RNA extraction and cDNA synthesis

An RNA extraction kit (SinaColon Co. Tehran, Iran) was used to extract total RNA from each of the three groups according to the manufacturer’s manuals. Then, the purity and yield of extracted RNA were investigated via a NanoDrop spectrophotometer (NanoDrop ND-2000 C Spectrophotometer, Thermo Fisher Scientific, USA) at 260/280 nm absorbance. The extracted RNAs were kept at −80 °C for the next molecular assessment. The first-strand complementary DNA (cDNA) synthesis process was applied to the total RNA using an RNA reverse transcription kit (RT-ROSET, ROJE, Iran).

Quantitative real-time PCR

The quantitative polymerase chain reaction (qPCR) was adopted using the SYBR Green gene expression master mix and Applied Biosystems StepOnePlus Real-Time PCR System (Foster City, CA, USA). The comparative Ct (2-ΔΔCt) method was used to calculate the relative mRNA expression levels of the target genes to Glyceraldehyde-3- phosphate dehydrogenase (GAPDH). The primers and the related sequences are provided in Table 1.
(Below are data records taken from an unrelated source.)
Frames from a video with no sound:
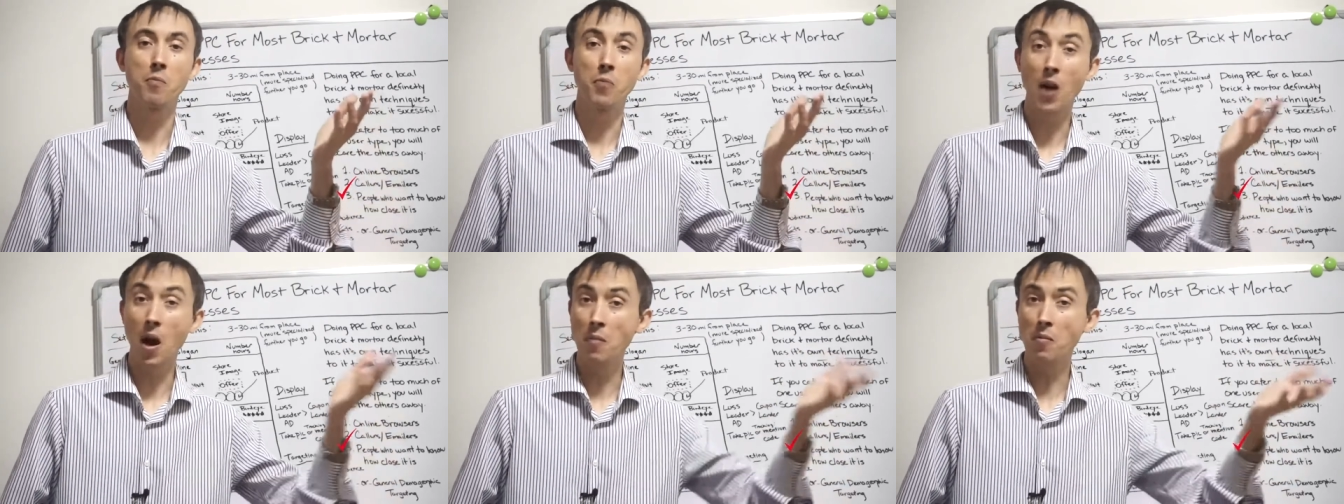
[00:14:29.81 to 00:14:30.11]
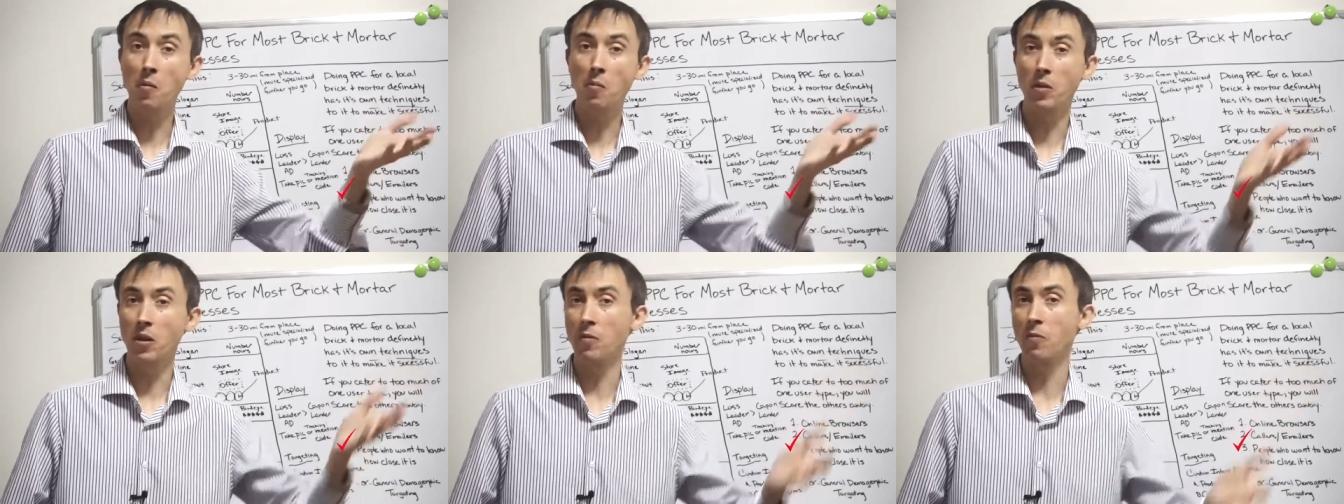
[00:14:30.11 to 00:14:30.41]

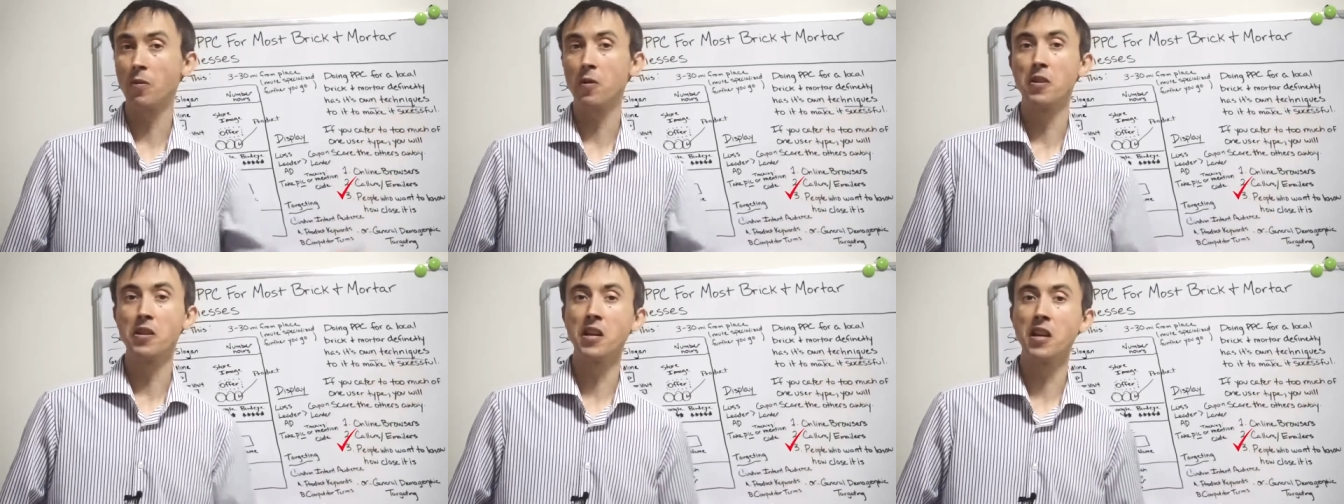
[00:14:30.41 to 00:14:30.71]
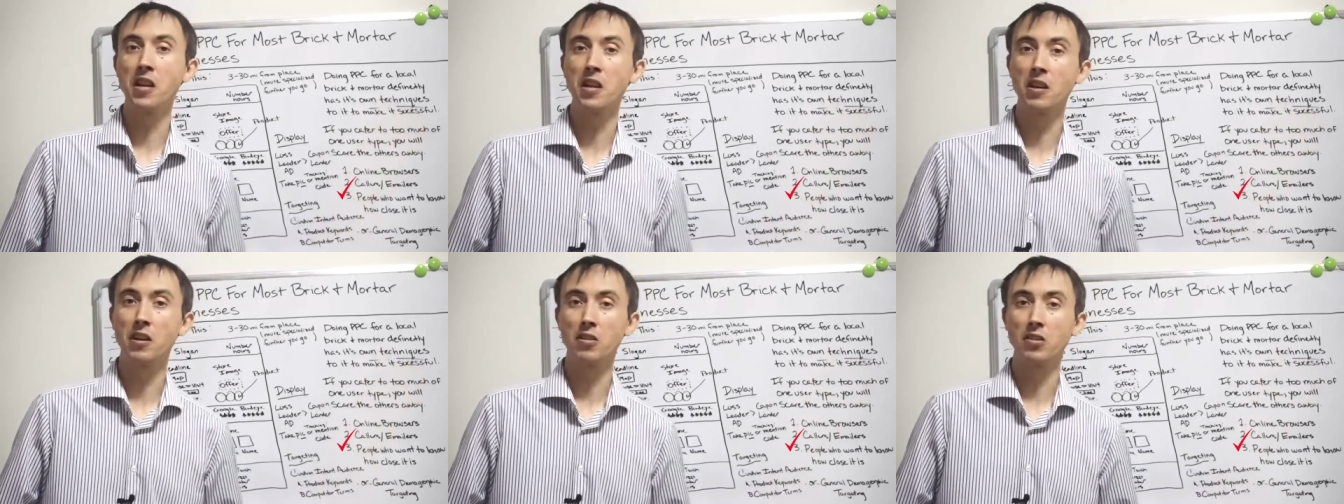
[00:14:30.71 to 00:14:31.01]
probably for
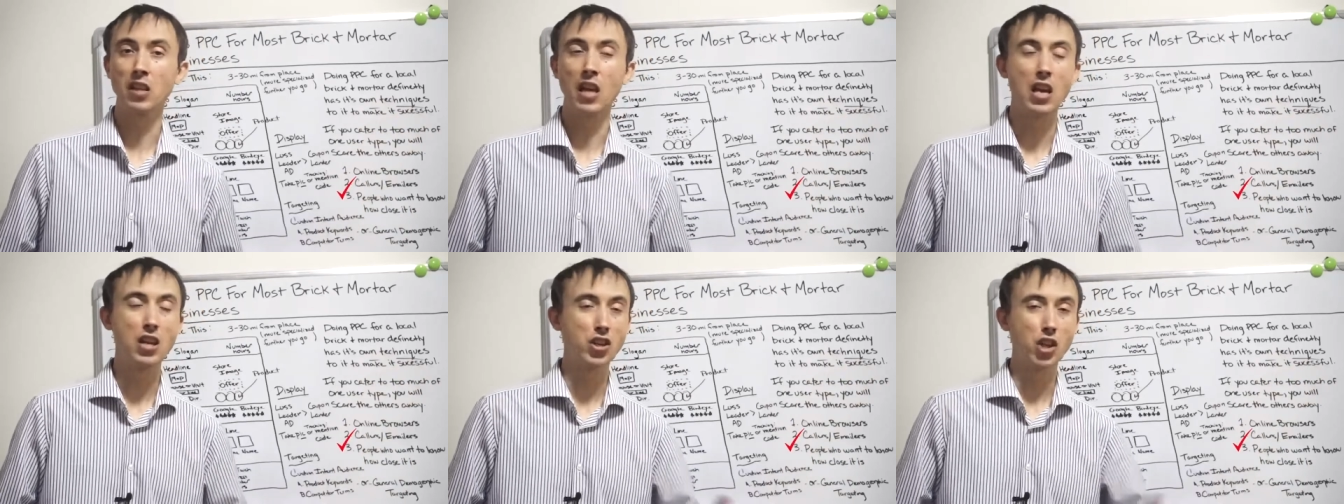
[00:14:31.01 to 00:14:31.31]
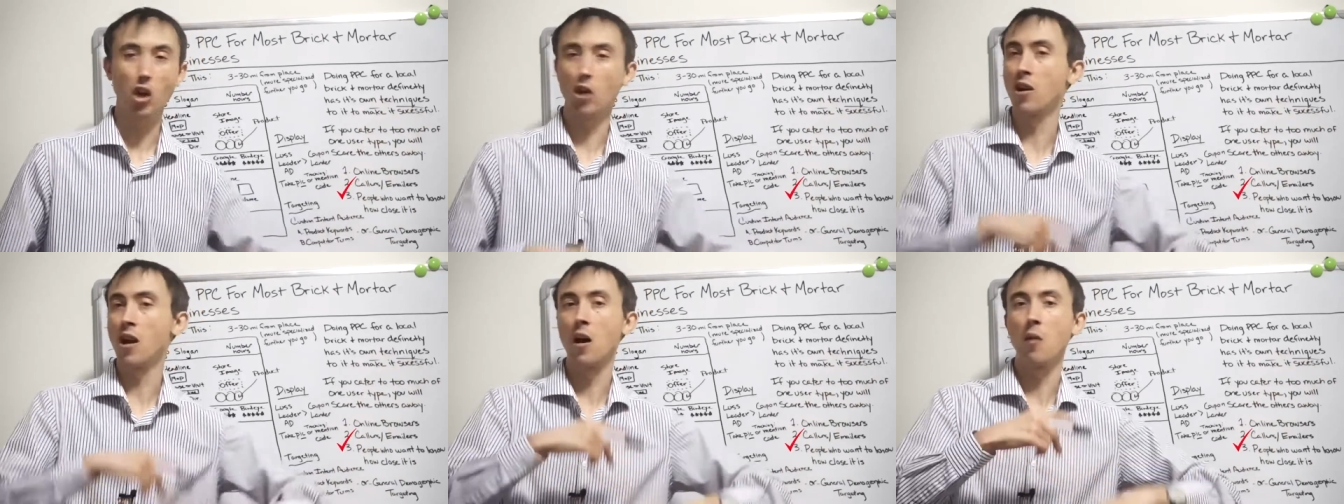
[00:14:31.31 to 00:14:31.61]
years and
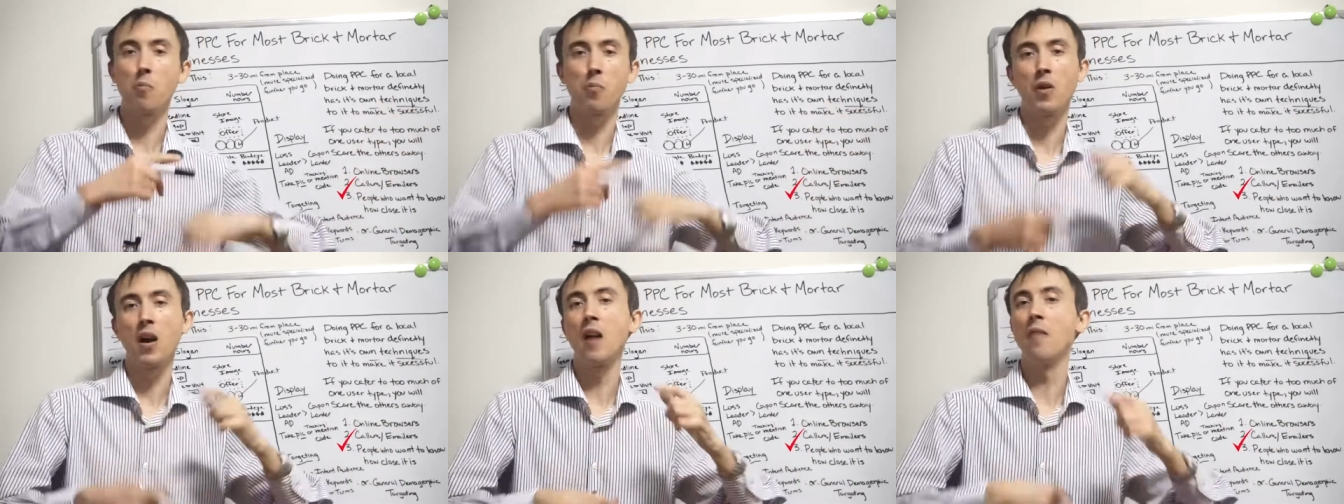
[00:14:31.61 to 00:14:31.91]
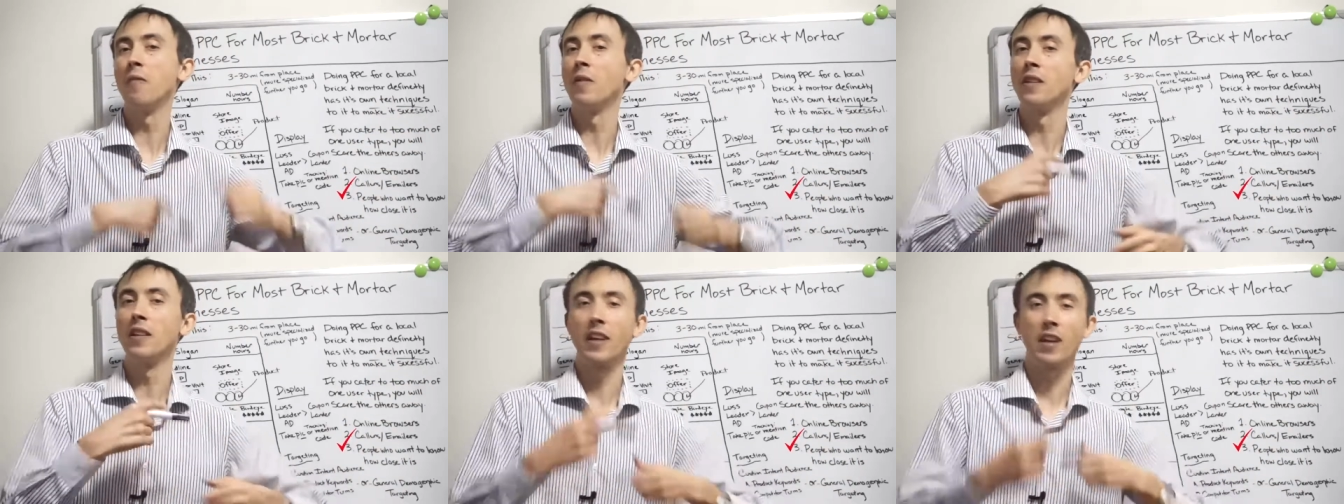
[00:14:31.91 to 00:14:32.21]
churn out
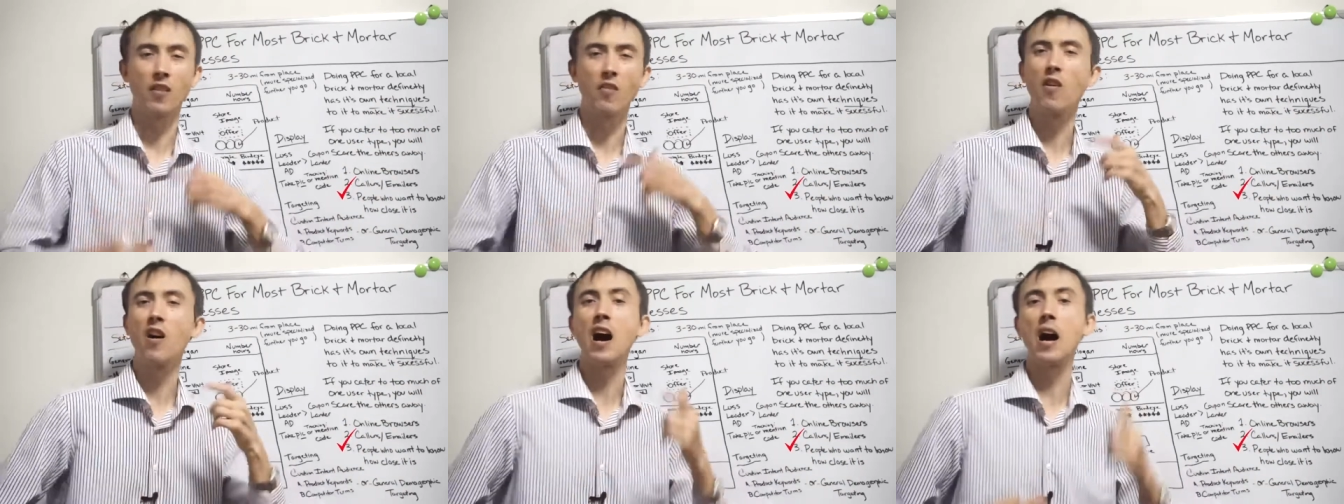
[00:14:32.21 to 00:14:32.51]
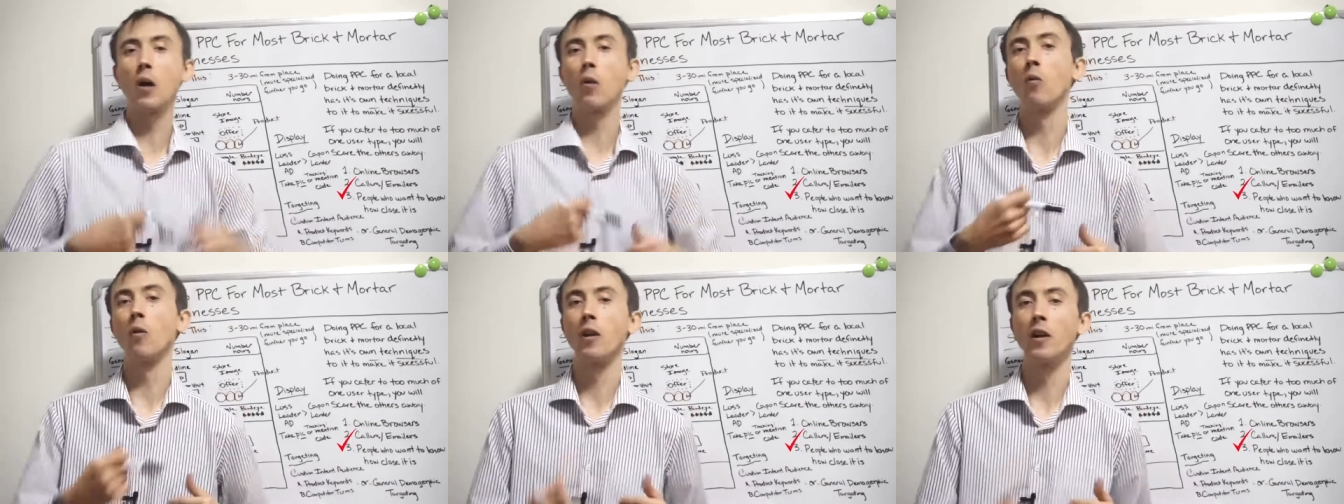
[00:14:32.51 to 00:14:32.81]
profit like
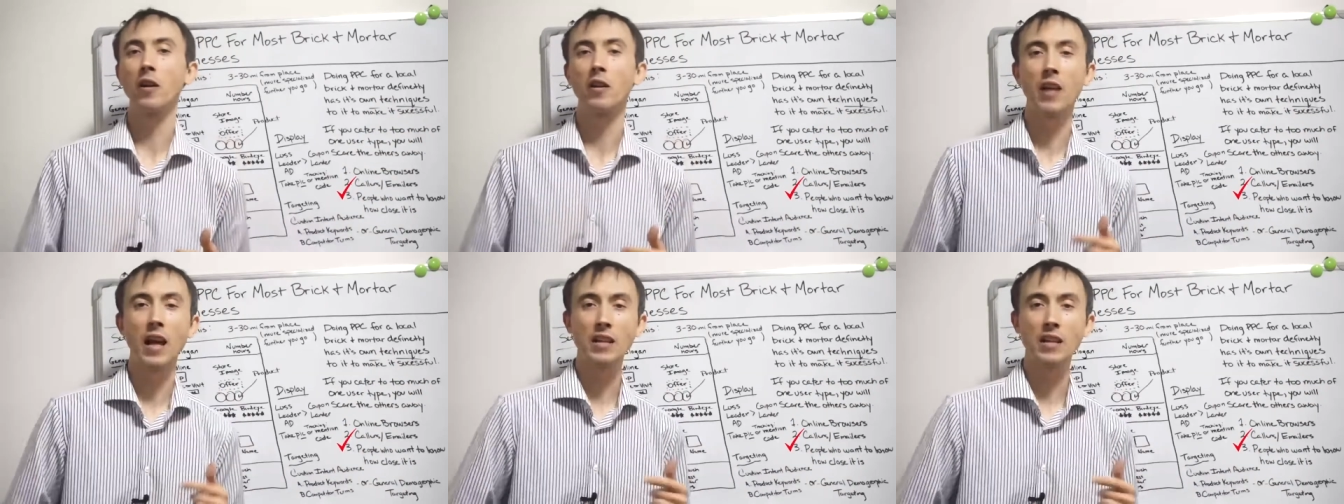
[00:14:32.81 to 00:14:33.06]
clockwork.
Protein extraction and western blot

The IκBα and pIκBα protein levels were measured using Western blot analysis. Following a six-hour treatment of the cells with TAK-242 and LPS, the samples were rinsed with ice-cold PBS before being subjected to total protein extraction using the radioimmunoprecipitation assay (RIPA) lysis buffer. This buffer contained whole EDTA-free protease inhibitor cocktail tablets (Roche, Germany). To determine the protein concentrations, the Lowry method was employed. Following that, they were separated using an equivalent volume of protein extracts (50 µg) and sodium dodecyl sulfate-polyacrylamide gel electrophoresis (SDS-PAGE) at 90 V for 2.5 h. Subsequently, the separated proteins were transferred to a PVDF membrane (Thermo Scientific, USA) at 100 V for 90 min. The membrane was incubated with 5% skim milk (Sigma-Aldrich, USA) in 1 X Tris-buffered saline with Tween (TBST) for 60 min at room temperature, to block the free spaces. After that, primary antibodies (anti-IκBα (ab97783, 1:1000), anti-pIκBα (2859, 1:1000), and anti-β-actin (ab8226, 1:1000), Abcam, UK), were used to incubate the membrane overnight at 4 °C. Following the incubation, the membrane was washed with TBST, to eliminate the free antibodies. Horseradish peroxidase-conjugated secondary antibody (PZ5610, 1:3000) was then added, and the blots were incubated for two hours at room temperature. Following the washing of the blots, the protein bands were seen using an enhanced chemiluminescence detection reagent (ECL, GE Healthcare, USA). β-actin was used as an internal control to normalize the results, and the data were semi-quantified using Image J software (NIH, USA).

Statistical analysis

SPSS software version V26.0 was utilized for analyzing the findings. Also, the GraphPad Prism software V8.0 was used for designing the graphs. Initially, the normality of the data was investigated by the normality test, and it was observed that the data were not normally distributed (Kolmogorov-Smirnov < 0.05). To compare several paired groups, the Friedman test was employed. In order to compare two paired groups, the Wilcoxon signed-rank test was employed. The quantitative data are presented as mean ± standard error of the mean (SEM), and P-values less than 0.05 were set to be statistically significant.